**Assigned task:** The listing below holds pictures; exclude them. Return exactly the lines from the one with "[00:04:44.58]" through the one with "[00:04:46.48]".

**Extracted entries:**

· · · ·

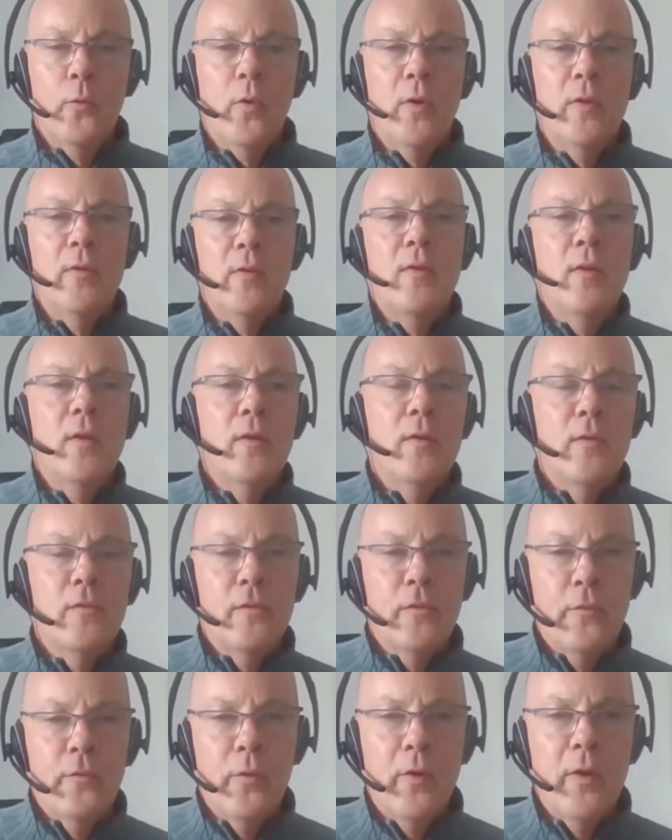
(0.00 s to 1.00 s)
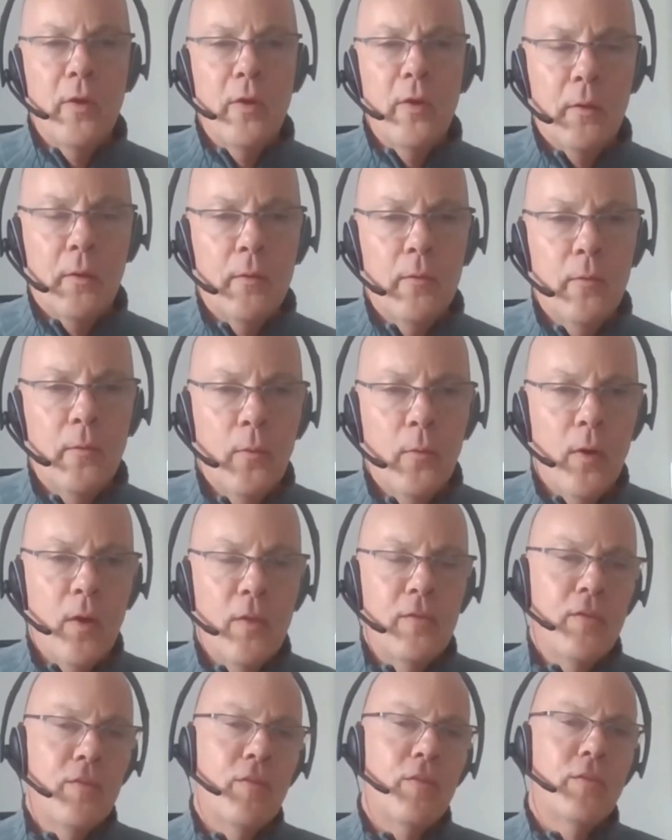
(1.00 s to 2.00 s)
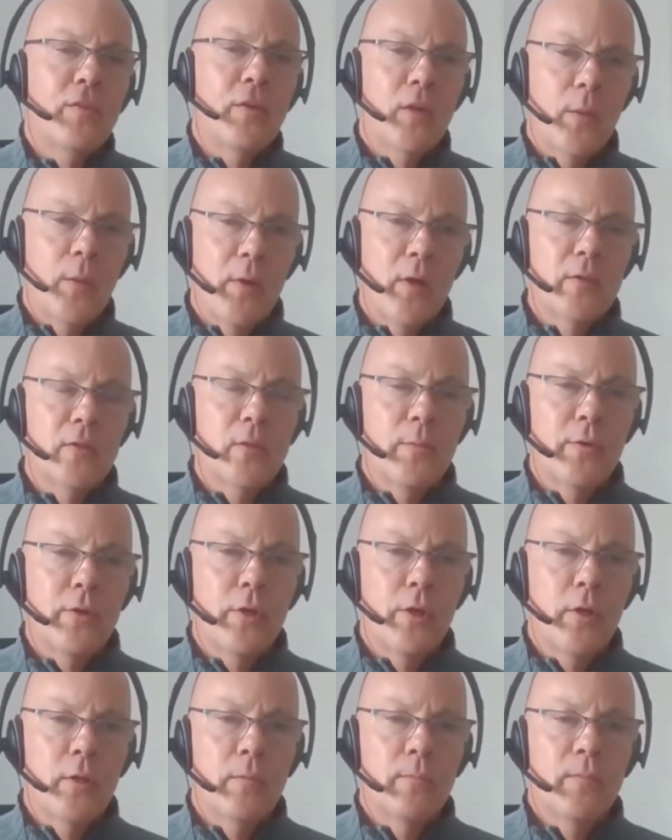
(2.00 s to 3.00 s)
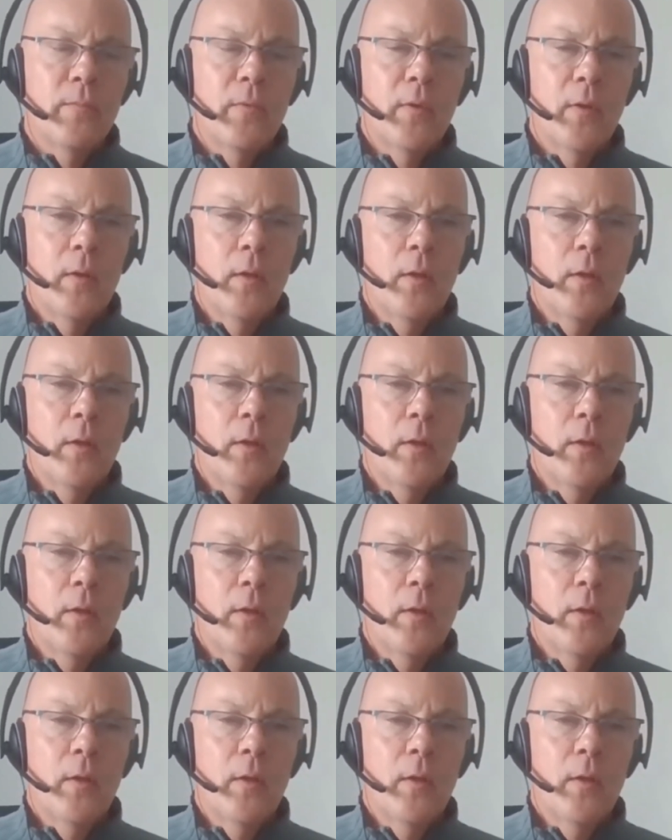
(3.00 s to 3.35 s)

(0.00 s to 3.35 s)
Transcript: 20 years of which was as a startup entrepreneur,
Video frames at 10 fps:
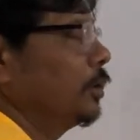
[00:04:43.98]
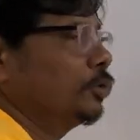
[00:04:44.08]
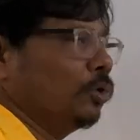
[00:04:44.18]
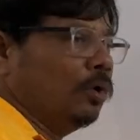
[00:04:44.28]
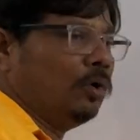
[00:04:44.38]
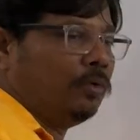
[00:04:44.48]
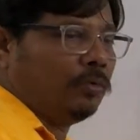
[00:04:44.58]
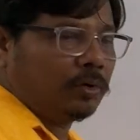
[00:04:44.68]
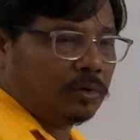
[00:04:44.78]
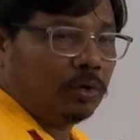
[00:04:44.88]
So
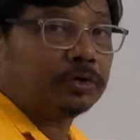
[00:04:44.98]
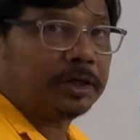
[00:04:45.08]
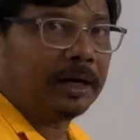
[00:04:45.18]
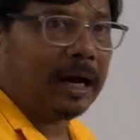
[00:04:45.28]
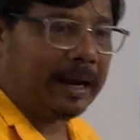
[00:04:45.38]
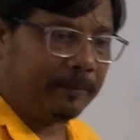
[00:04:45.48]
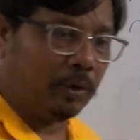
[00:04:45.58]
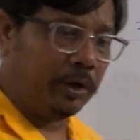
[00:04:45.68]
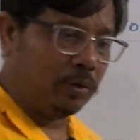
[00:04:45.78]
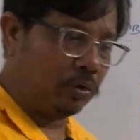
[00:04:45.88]
question I am
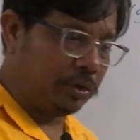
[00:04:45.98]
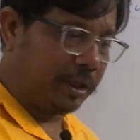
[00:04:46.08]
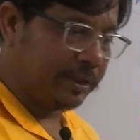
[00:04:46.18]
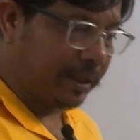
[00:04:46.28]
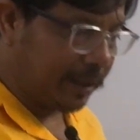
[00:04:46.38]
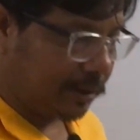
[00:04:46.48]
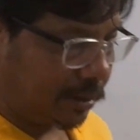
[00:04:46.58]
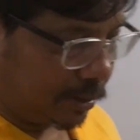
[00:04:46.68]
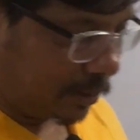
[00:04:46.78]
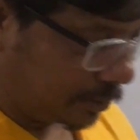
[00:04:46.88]
going to
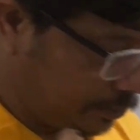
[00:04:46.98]
discuss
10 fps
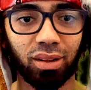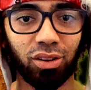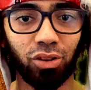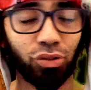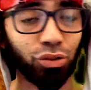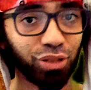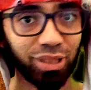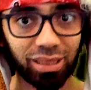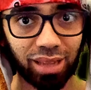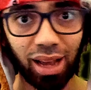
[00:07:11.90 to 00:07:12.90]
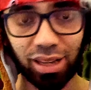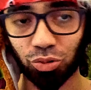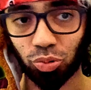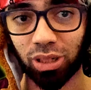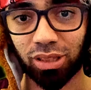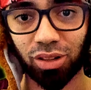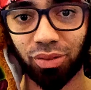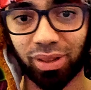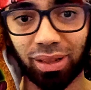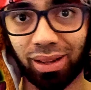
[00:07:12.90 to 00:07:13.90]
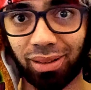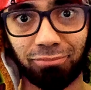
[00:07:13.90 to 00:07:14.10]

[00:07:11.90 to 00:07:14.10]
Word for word: Of course this guy is really something like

· · · ·

**Answer space:**
[00:04:44.58]
[00:04:44.68]
[00:04:44.78]
[00:04:44.88]
So
[00:04:44.98]
[00:04:45.08]
[00:04:45.18]
[00:04:45.28]
[00:04:45.38]
[00:04:45.48]
[00:04:45.58]
[00:04:45.68]
[00:04:45.78]
[00:04:45.88]
question I am
[00:04:45.98]
[00:04:46.08]
[00:04:46.18]
[00:04:46.28]
[00:04:46.38]
[00:04:46.48]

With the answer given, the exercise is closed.